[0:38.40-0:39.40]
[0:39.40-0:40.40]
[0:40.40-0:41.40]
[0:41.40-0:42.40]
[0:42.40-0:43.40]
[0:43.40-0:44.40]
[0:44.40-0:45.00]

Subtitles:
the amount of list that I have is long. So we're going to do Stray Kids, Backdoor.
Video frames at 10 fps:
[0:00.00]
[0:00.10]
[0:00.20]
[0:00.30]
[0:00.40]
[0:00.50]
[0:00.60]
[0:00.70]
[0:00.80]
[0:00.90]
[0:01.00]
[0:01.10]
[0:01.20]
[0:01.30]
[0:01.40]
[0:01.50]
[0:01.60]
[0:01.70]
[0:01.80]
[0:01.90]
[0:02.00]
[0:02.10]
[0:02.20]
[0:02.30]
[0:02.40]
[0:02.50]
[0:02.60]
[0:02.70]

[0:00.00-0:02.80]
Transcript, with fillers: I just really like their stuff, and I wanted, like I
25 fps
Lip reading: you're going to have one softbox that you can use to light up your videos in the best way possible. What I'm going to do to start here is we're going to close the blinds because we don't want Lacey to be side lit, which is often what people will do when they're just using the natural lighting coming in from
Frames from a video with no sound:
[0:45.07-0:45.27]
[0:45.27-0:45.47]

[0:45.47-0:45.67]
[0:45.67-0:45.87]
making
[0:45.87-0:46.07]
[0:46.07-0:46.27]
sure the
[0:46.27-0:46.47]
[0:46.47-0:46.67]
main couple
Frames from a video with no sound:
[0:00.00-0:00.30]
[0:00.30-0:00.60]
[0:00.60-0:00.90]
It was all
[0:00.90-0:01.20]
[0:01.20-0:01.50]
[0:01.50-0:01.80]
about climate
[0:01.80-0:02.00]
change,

◇ ◇ ◇ ◇ ◇ ◇ ◇

Exercise description
Find the line containing "[0:00.00-0:02.80]", then output it and every line after it to the end of the data, exactly.

Finished task
[0:00.00-0:02.80]
Transcript, with fillers: I just really like their stuff, and I wanted, like I
25 fps
Lip reading: you're going to have one softbox that you can use to light up your videos in the best way possible. What I'm going to do to start here is we're going to close the blinds because we don't want Lacey to be side lit, which is often what people will do when they're just using the natural lighting coming in from
Frames from a video with no sound:
[0:45.07-0:45.27]
[0:45.27-0:45.47]

[0:45.47-0:45.67]
[0:45.67-0:45.87]
making
[0:45.87-0:46.07]
[0:46.07-0:46.27]
sure the
[0:46.27-0:46.47]
[0:46.47-0:46.67]
main couple
Frames from a video with no sound:
[0:00.00-0:00.30]
[0:00.30-0:00.60]
[0:00.60-0:00.90]
It was all
[0:00.90-0:01.20]
[0:01.20-0:01.50]
[0:01.50-0:01.80]
about climate
[0:01.80-0:02.00]
change,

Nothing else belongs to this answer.